She also criticized the NDP for mismanaging Manitoba Hydro and setting it down a "dangerous path of continuous rate increases" that will squeeze the middle class.
Earlier in the day, a potential showdown between Bokhari loyalists and some disgruntled members was averted when proposed constitutional amendments that would have reduced the size of the board of directors and cut the number of board meetings in a year to six from eight were withdrawn in a motion by one of her key advisers.
Another constitutional amendment, supported by Bokhari, that would have forbidden Manitoba Liberals from doing anything to bring an elected party official or nominated candidate "into disrepute" was voted down by the rank and file in a testy session riddled with disputes over procedure.

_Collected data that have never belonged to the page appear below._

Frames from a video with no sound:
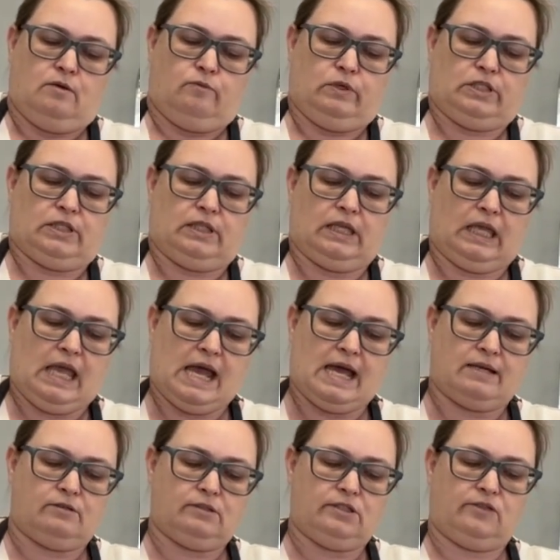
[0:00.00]
We did the
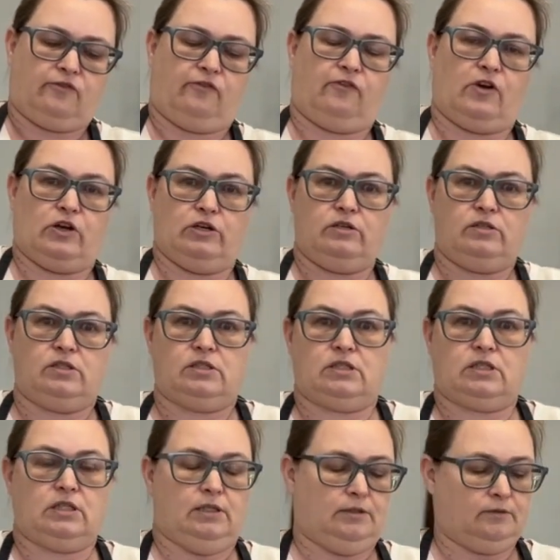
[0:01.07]
candles
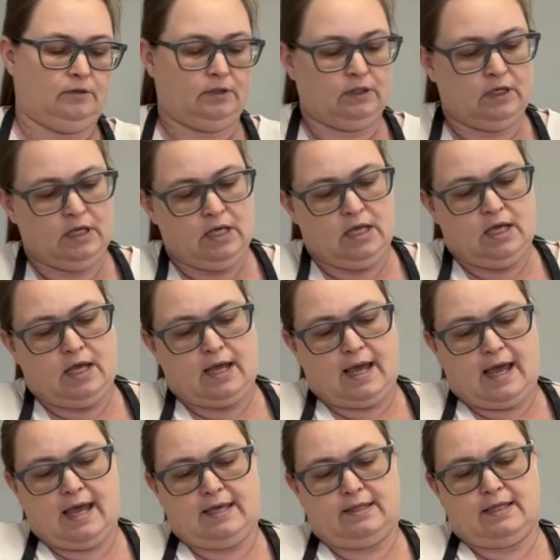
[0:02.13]
first,
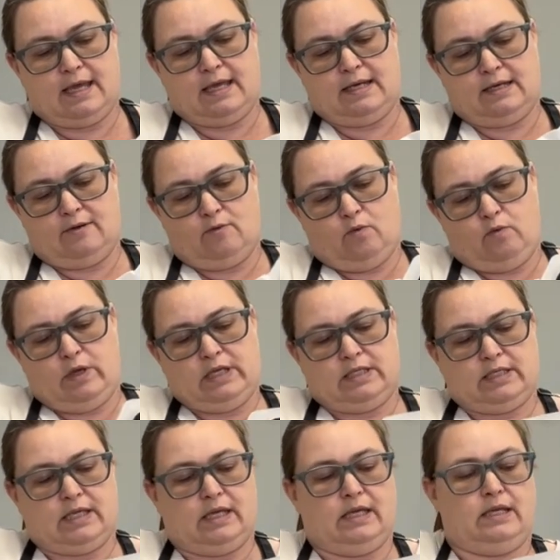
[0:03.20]
and then we
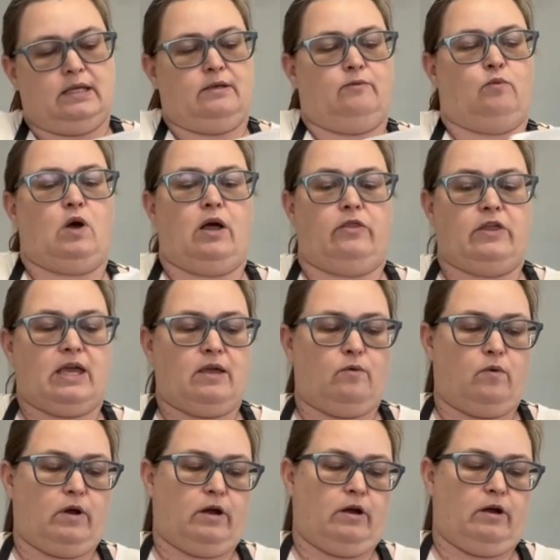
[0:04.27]
did, while they
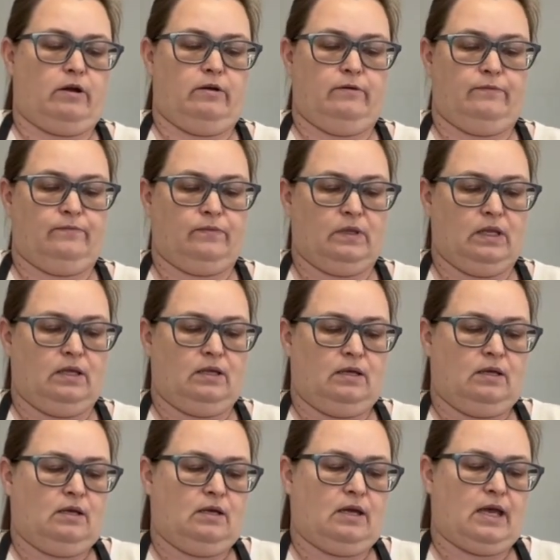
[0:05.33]
were,
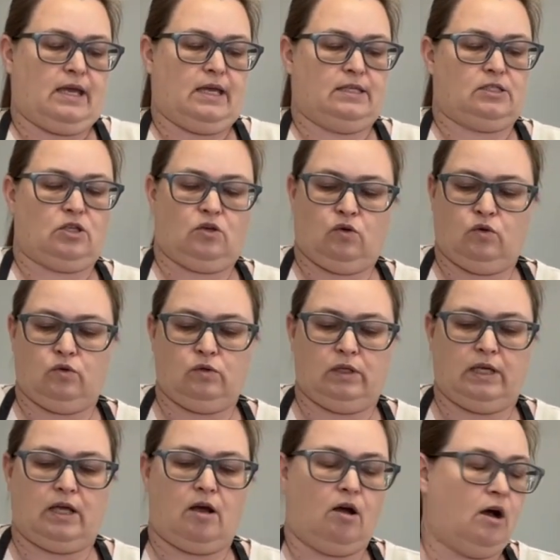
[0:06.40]
I guess,
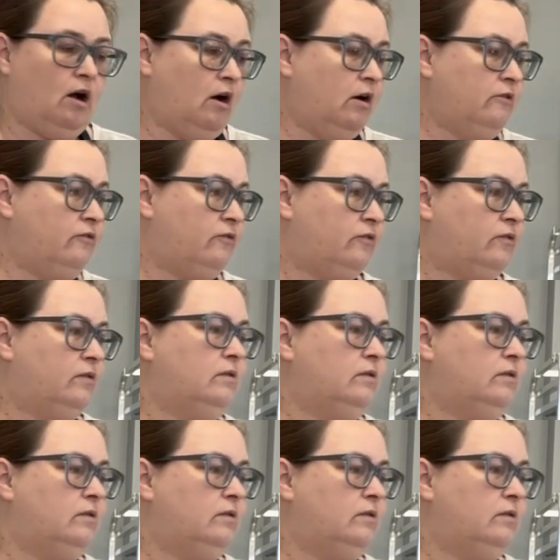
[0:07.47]
cooling off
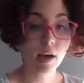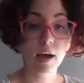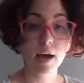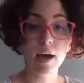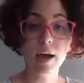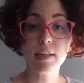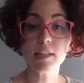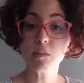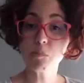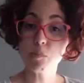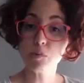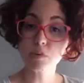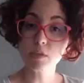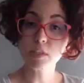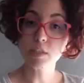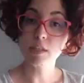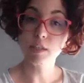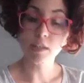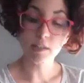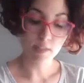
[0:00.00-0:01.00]
And
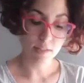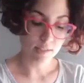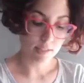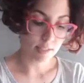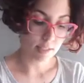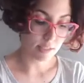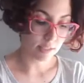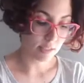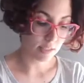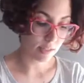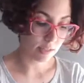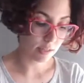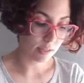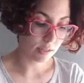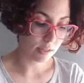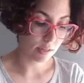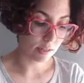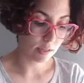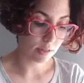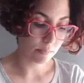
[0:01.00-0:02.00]
important thing that is
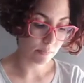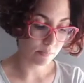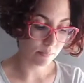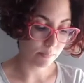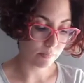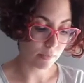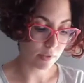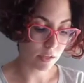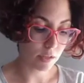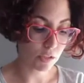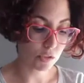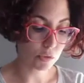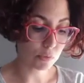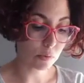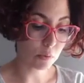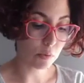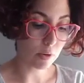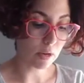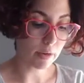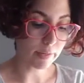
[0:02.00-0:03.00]
use
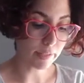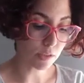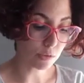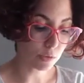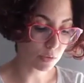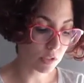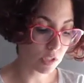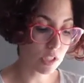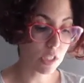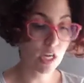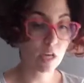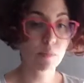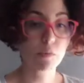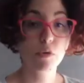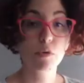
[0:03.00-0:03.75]
vocabulary to describe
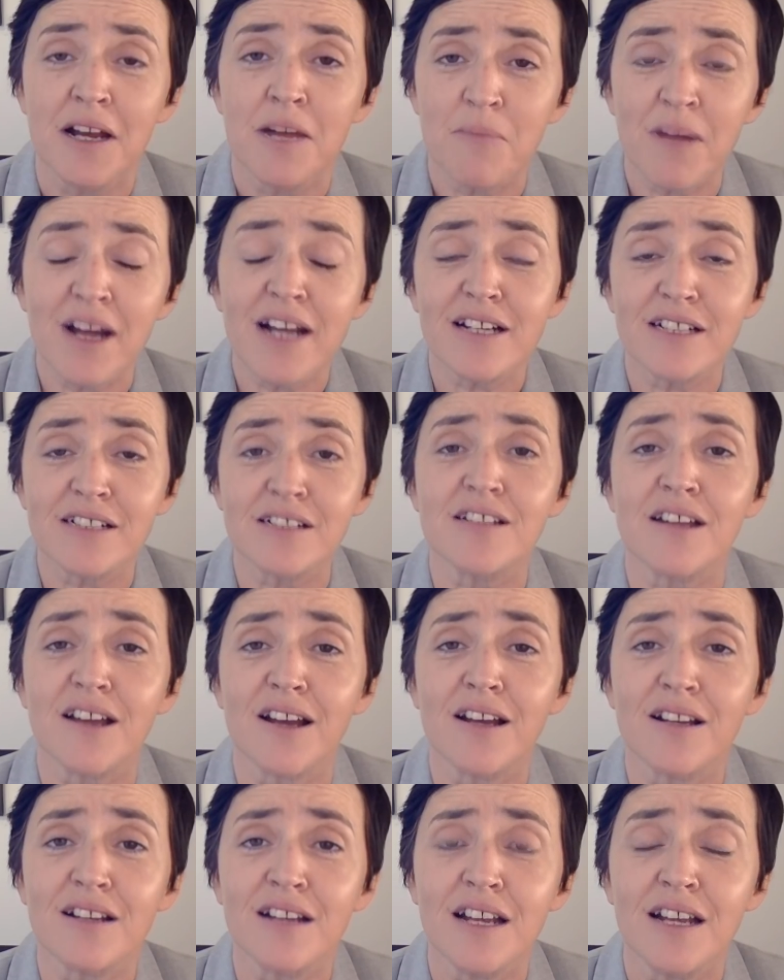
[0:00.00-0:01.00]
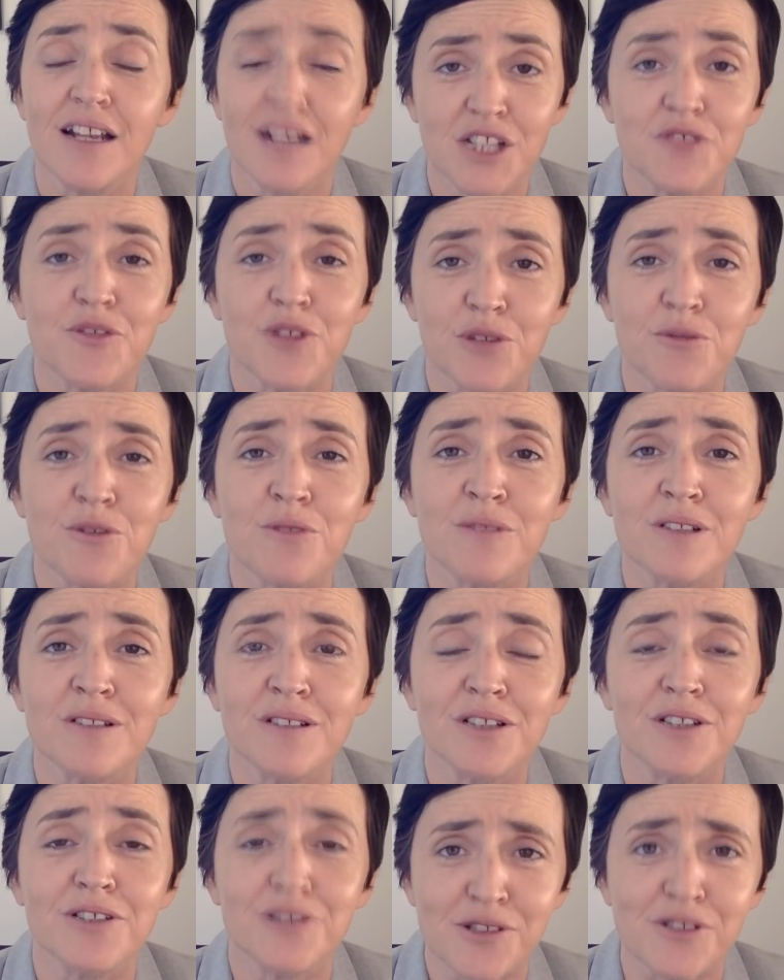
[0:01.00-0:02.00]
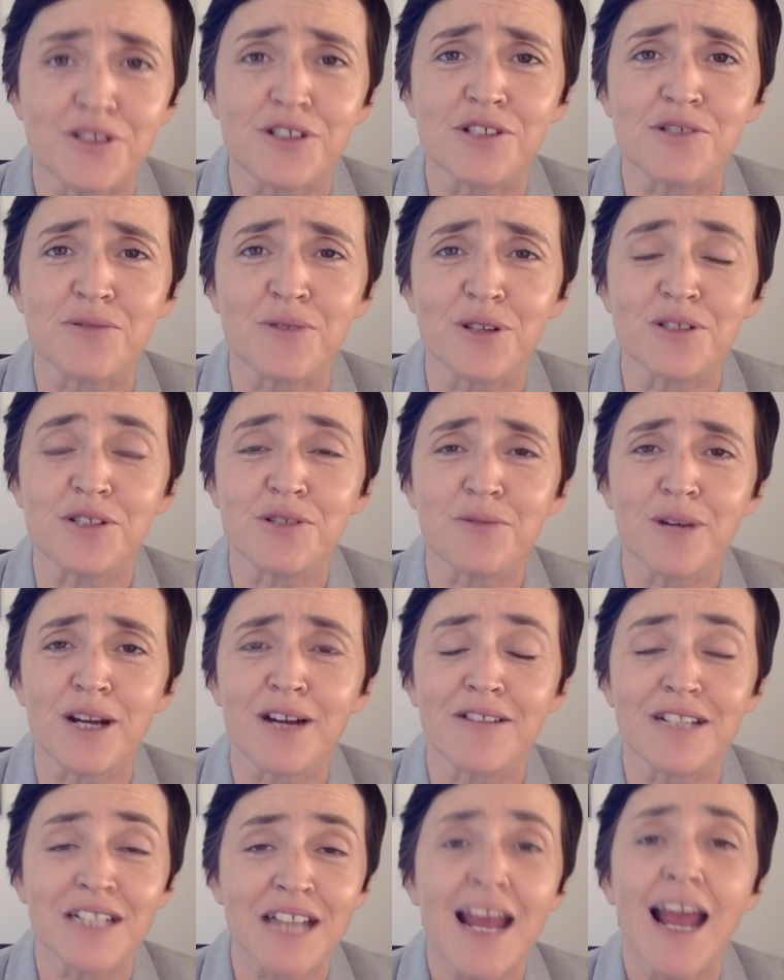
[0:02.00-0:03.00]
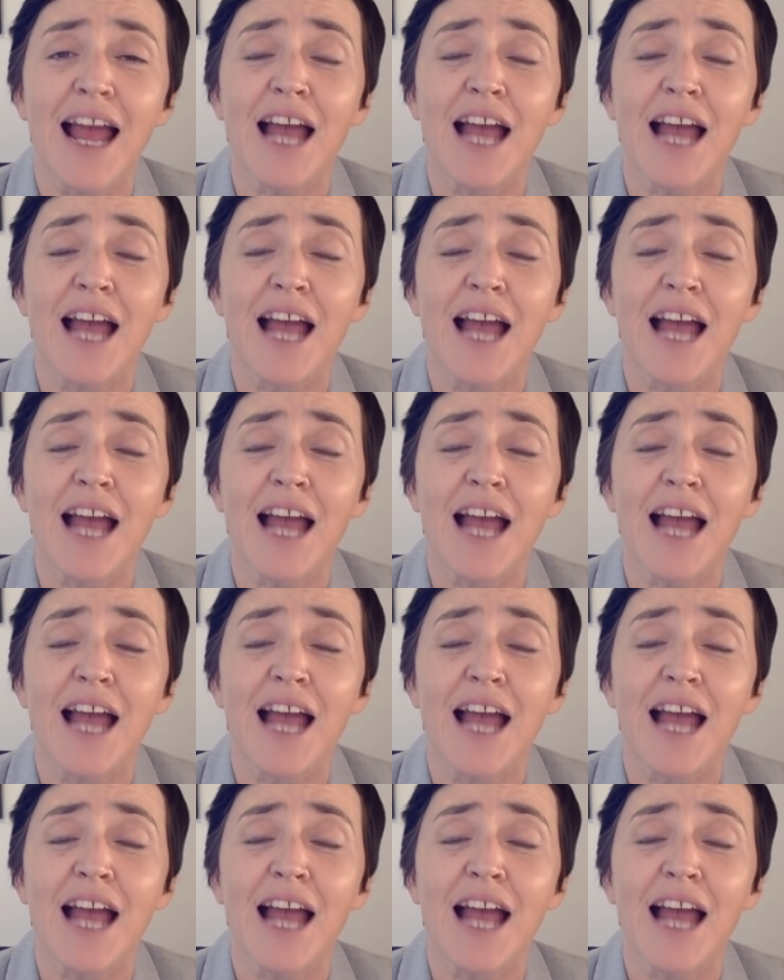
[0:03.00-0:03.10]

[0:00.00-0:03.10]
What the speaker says: My concern is for the woman who doesn't want to wear it.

The motion had the backing of more than half the members in attendance, but failed to gain the necessary two-thirds majority to pass.
Corey Shefman, a Winnipeg lawyer and newly elected party director who brought the motion, said there were several instances during the 2011 provincial election in which party members spoke "very poorly about our candidates and our chances of election."
During the campaign, a then-party board member mused that the Liberals could be wiped off the political map and the "writing may be on the wall" for then-leader Jon Gerrard. Two former Liberal MPs also made headlines for publicly supporting NDP incumbents over the party's own candidates.
However, others at Saturday's meeting opposed the motion arguing it was unenforceable and violated free speech.